**Aim of the exercise**
Although the entries contain pictures, the copy should hold only their exact text.

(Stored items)
....................
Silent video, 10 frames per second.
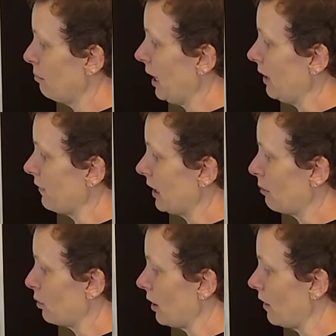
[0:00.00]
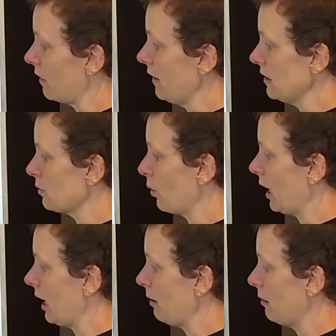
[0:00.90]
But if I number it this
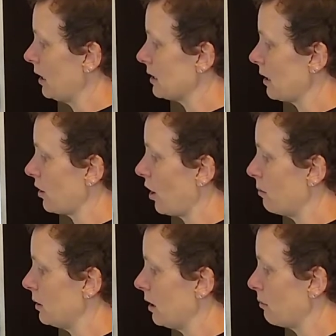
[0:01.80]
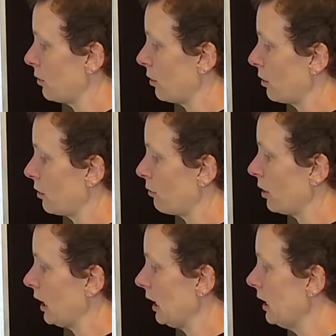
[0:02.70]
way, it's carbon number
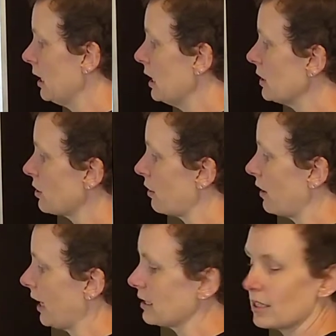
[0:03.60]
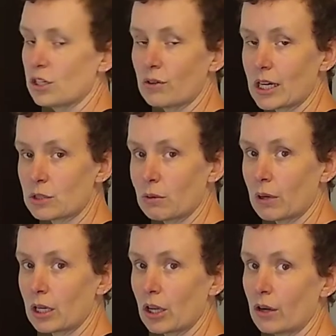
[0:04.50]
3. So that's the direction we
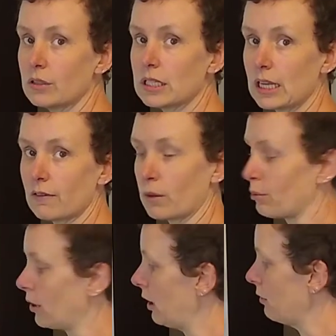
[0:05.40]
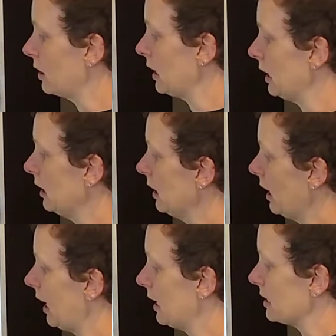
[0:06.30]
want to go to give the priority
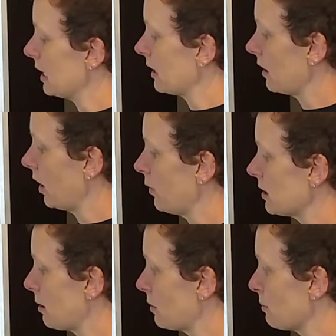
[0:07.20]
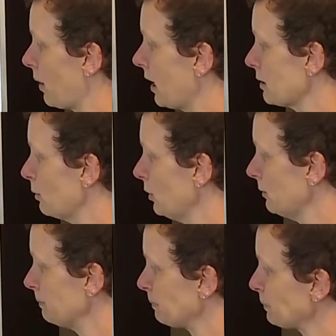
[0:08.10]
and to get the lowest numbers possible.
....................
**Task answer**
Silent video, 10 frames per second.
[0:00.00]
[0:00.90]
But if I number it this
[0:01.80]
[0:02.70]
way, it's carbon number
[0:03.60]
[0:04.50]
3. So that's the direction we
[0:05.40]
[0:06.30]
want to go to give the priority
[0:07.20]
[0:08.10]
and to get the lowest numbers possible.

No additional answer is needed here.